I have experienced a lot of disappointment in my 18 years on this earth. These disappointments have been brought on by a number of factors: difficult situations, other people and myself. I was very isolated as a child, and I didn’t have many friends because of my lack of human interaction. But I’m not complaining; I grew up with pretty nice, caring parents, I lived in a nice neighborhood, and overall a pretty stable upbringing. And I wasn’t exposed to a lot negativity outside of my family, until I started school.
When I began school and started interact with other kids my age, I realized just how mean people could be. I don’t remember being bullied necessarily, but I remember this almost palpable sense that I didn’t fit in. This feeling would continue throughout middle school and well into high school.
In the summer leading up to high school I remember having the very optimistic idea that it would awesome. I would finally be free from the horrors of middle school, and I’d have so much more freedom than I’d ever had before.
In some ways I was right, but in others I was very wrong.
I didn’t take into consideration that many of my incoming classmates hadn’t changed their image of me: a quiet, awkward girl. And I myself was still the same person that they remembered.
So, the end result was that nothing really changed — or at least I felt like nothing had changed.
I was very disappointed by how things were turning out and the never-changing loop that I always seemed to find myself in; eventually I became very depressed. I was just so mad at myself for not having the guts to reach out to my peers — and to this day, I feel like I’ve missed out on a lot of good opportunities and friendships that I could have had with my classmates. I know that this divide does not exist only because of me, but still, I’m still disappointed with myself.
In my junior year of high school, after joining Partners for Youth Opportunity, I became an intern journalist at the Durham VOICE. When I worked there, I wrote articles and I had to interview people in the community.

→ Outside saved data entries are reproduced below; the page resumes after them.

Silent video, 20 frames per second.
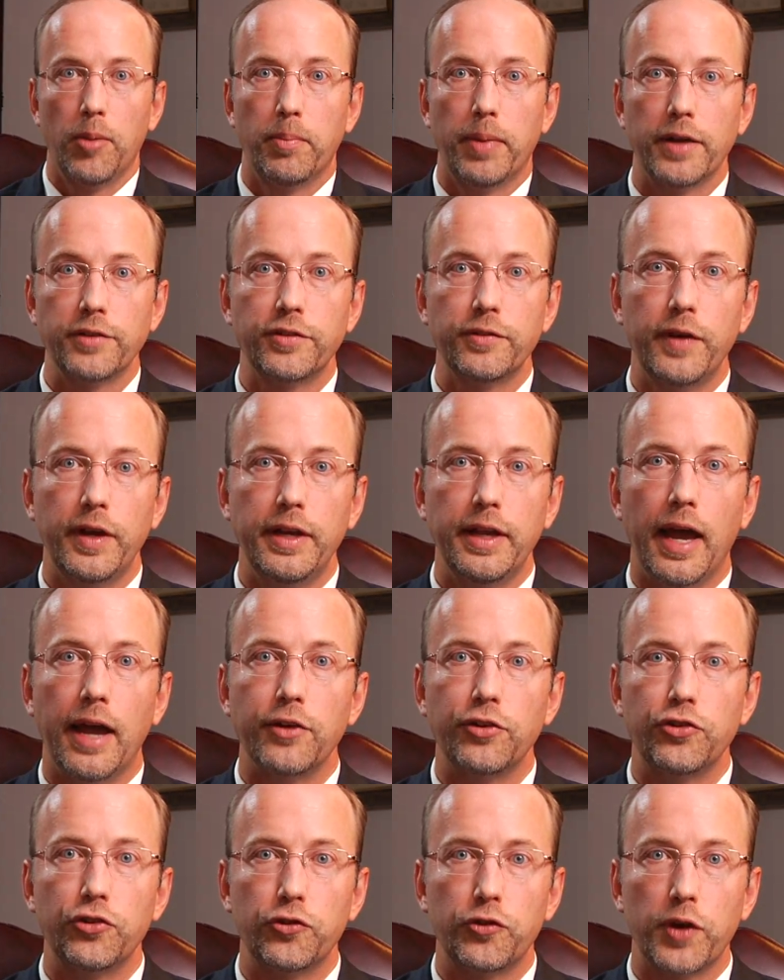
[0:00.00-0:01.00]
Pennsylvania
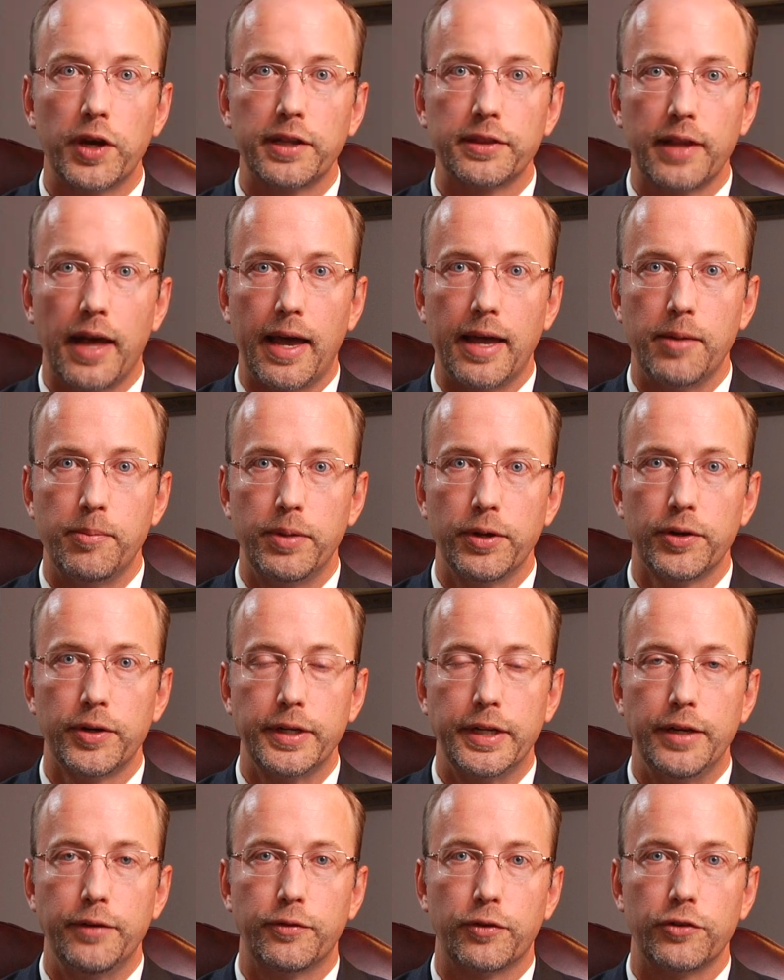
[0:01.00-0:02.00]
has strict
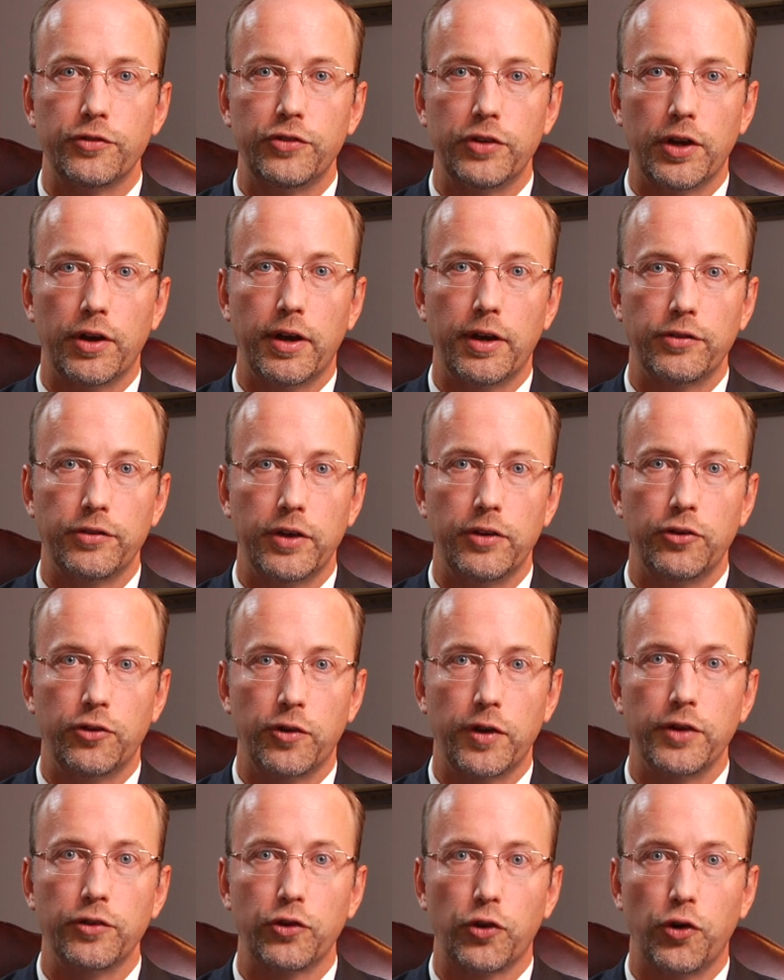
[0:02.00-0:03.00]
liability for serious
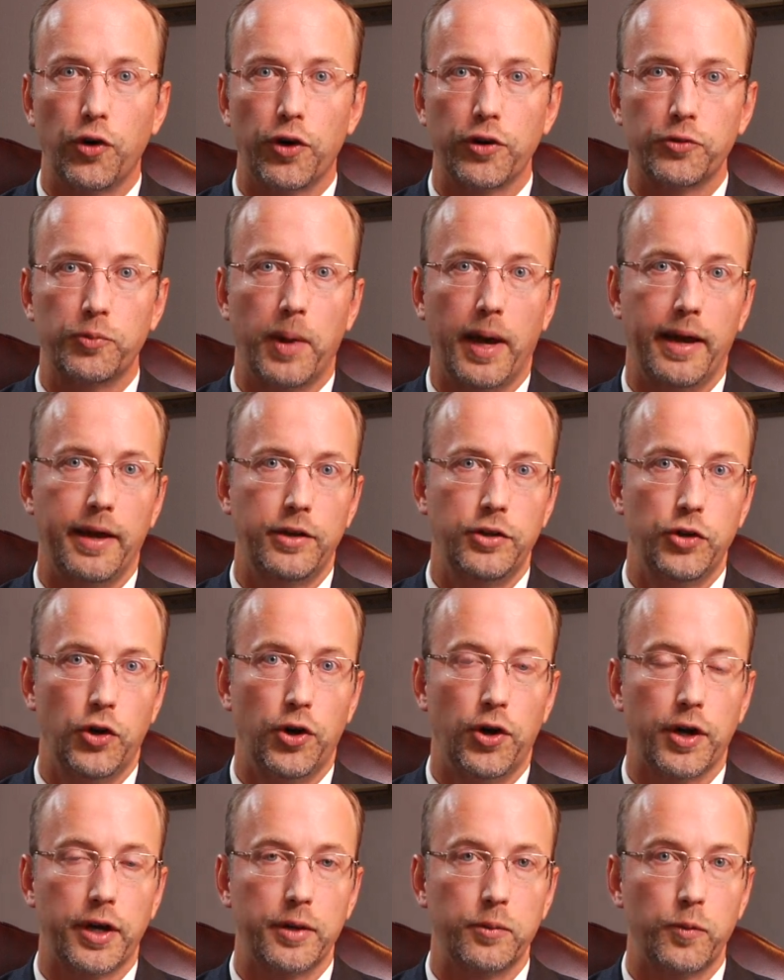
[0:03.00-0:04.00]
injuries caused by a
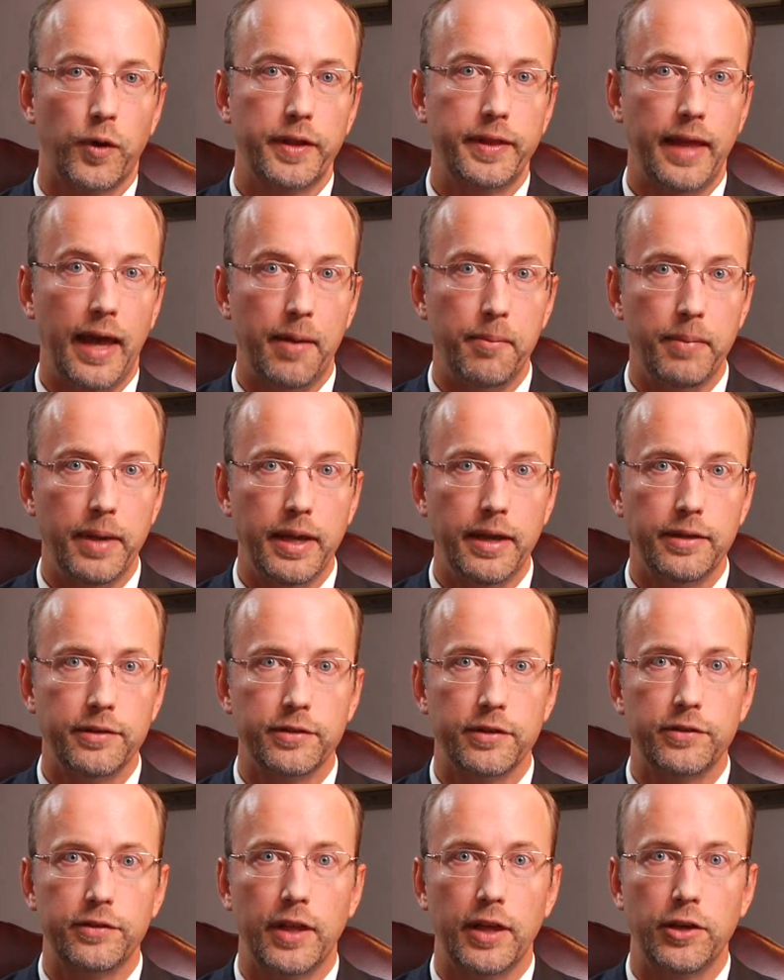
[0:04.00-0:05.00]
dog. And what that
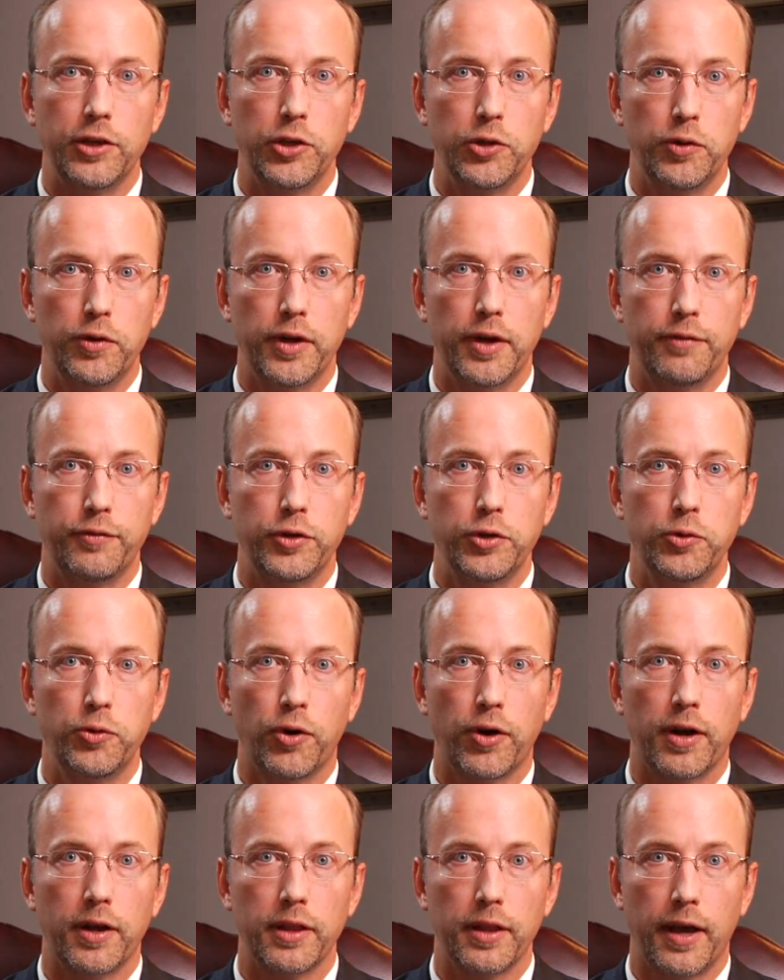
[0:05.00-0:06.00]
means is that if you
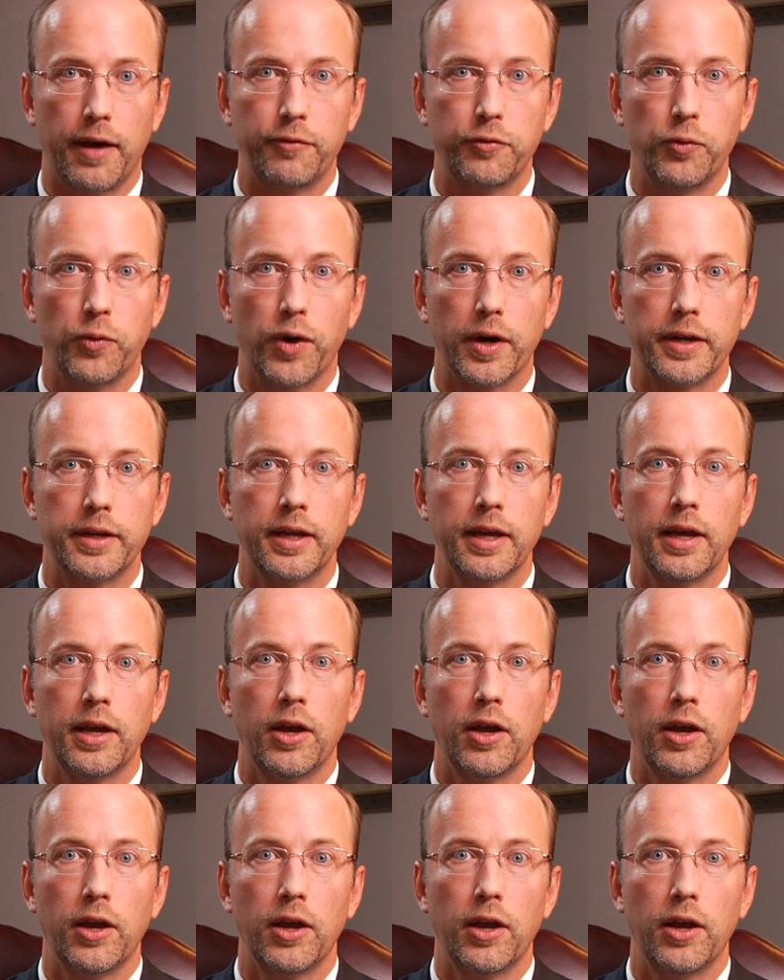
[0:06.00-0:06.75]
or a loved one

While doing this I realized just how many remarkable people lived here, especially people who ran different nonprofit community-building organizations and charities. I got to connect with people, young and old, who performed selfless acts like volunteering, planting and setting up free libraries for young children.
Through my experiences at the VOICE as an intern and as Teen Editor-in-Chief, I’ve learned that it is important to meet and communicate with others — not only for the benefit of learning about them and what they stand for, but also because it will give you a new viewpoint on life that you may not have had before.
I am going off to college this fall, and although I am afraid that I will put myself through the same old loop of isolation again, I am going to do everything I can to get involved in campus organizations, clubs, social events, and make a true effort to get myself engaged in a community that makes me feel as supported and loved as I did when I worked at the VOICE.
And hopefully I’ll have a happy ending to write about at the end of my own story.